When our family arrived in Papua New Guinea two months ago, Charlie was in hangar waiting for me, like quicksand in the jungle. The maintenance department was short staffed and the inspection was going so slowly that a bird had built a nest in the elevator, laid eggs, hatched them, and had three fledglings ready to leave the nest by the time I had signed the logbook entry.
Still, when the 100 hour inspection was finally finished we wanted to treat the apprentices to a fishing trip as a reward for their hard work. So we got up at 5 am, picked up Xavier, Karu, and Ramsey, hopped on Samaritan's fiberglass boat and motored out to an area of the ocean where a reef rises up close to the surface. Larger fish like to school up there as they eat smaller fish. The fishing there is good, or so I'm told. I've never seen it. Well I did see it once, when it was raining sideways and everyone on the boat was soaked to their skin and we were laughing through our chattering teeth because we were hooking large mackerel like we were in the fresh fish aisle of a supermarket. It hasn't happened to me since, so my theory is that fishing in nice weather is pointless. Unless you're just out there to enjoy the weather, of course.

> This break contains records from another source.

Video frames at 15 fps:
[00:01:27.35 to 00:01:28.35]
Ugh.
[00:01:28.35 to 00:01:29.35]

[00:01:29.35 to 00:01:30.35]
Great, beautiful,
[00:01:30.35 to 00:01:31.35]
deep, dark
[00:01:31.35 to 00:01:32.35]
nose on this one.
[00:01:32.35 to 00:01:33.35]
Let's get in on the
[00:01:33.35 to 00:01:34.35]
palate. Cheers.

Which is what we did on this particular fishing trip. We trolled up and down, back and forth. I left the motoring to more skilled operators and settled down on a bench seat to take a nap, confident in my theory that the weather was too beautiful to catch anything except sleep, which I wanted more than fish anyway. Eventually we made our way back into the bay right outside town. A large sailboat had anchored up there a few days ago and we were curious who they were. As we crossed the bay we managed to hook some sort of small, slippery fish, probably because the water was too shallow for it to avoid the hook. The locals call it a "Bot Bot" because that's the sound it makes when you catch it. It was unimpressive but at this point in the trip it was met with a lot of enthusiasm because our expectations had dropped quite a bit. We put the lines out again and continued over to the sail boat, taking a wide arc around it.

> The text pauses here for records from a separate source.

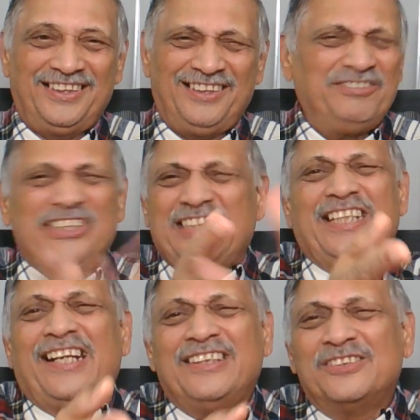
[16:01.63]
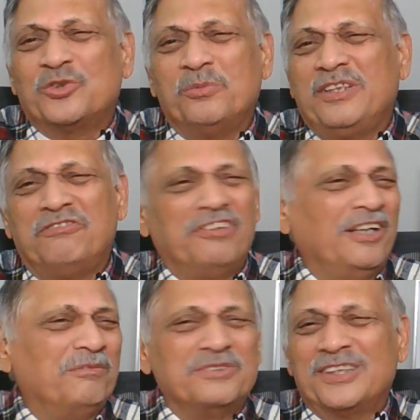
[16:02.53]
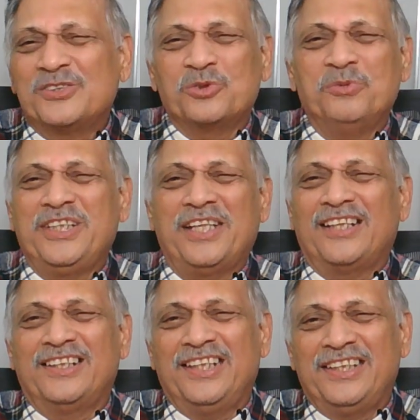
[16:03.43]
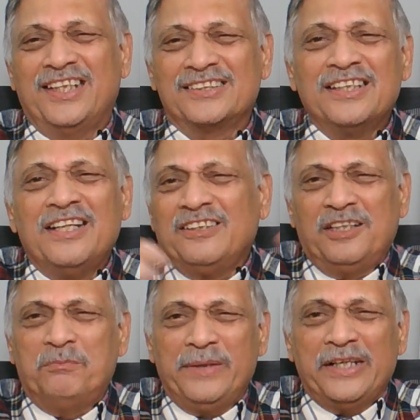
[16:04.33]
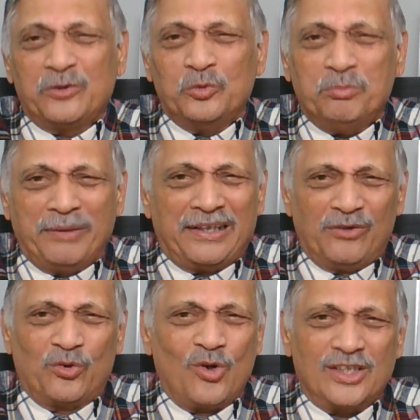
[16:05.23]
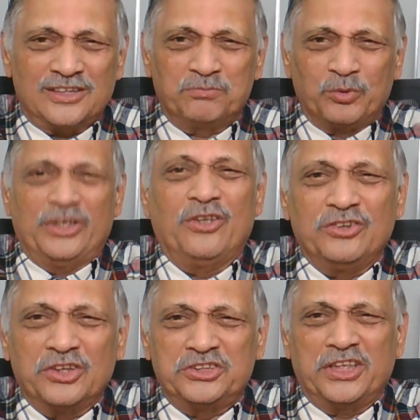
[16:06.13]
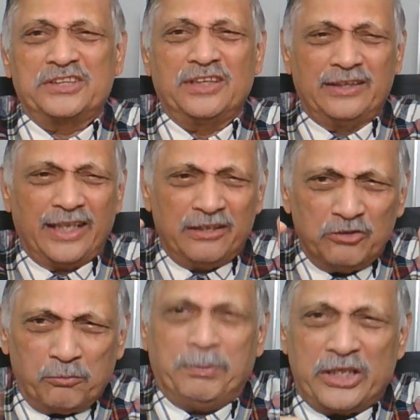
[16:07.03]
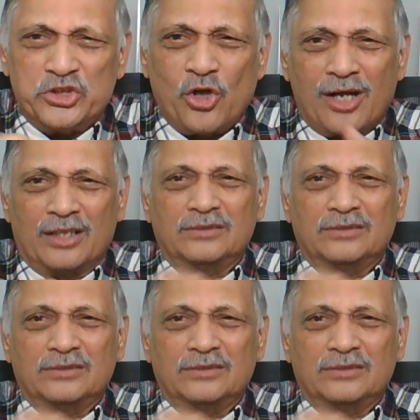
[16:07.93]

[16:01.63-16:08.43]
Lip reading: We see that in so many films and so many other areas. They bring two metal rods, put it on your chest, and they give you a big shock,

That's when Xavier's reel suddenly began screeching and everyone else did too. "Fish on!" After a lot of wrestling, grunting, and unbelievable estimations of the size of the fish we had just hooked, it began to dawn on everyone that we hadn't caught a fish, but rather a boat, which can be more exciting than a fish in my opinion. There was one boat in the whole harbor and we had snagged it. So we sauntered back to the sailboat like a bunch of children who had just misbehaved but were trying not to be obvious about it. While we were bobbing around just off the stern of the sailboat trying to figure out exactly how to get our lure back (lures valuable here because they're impossible to get) a woman appeared on deck. We found out she was French and the sailboat was full of European scientists who had come to study coral.
"Neat!" Luke shouted, "Hey, I think we hooked your anchor line."

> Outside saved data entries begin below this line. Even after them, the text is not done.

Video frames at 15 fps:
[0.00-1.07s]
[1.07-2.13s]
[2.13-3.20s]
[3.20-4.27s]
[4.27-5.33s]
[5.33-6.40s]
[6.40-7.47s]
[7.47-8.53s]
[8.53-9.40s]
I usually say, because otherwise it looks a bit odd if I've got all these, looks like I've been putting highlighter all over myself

She took a few moments to absorb this information, trying to figure out if we were pirates or just idiots. Then she decided she didn't feel like dealing with either and opened a hatch and disappeared. We were left bobbing there.
"Well, she's French. What did we expect? Let's go get our lure."
Maybe next fishing trip we'll have the good fortune of bad weather. But for now I have to get back to the hangar. Another plane, P2-SAB, needs a 100 hour inspection. Sigh.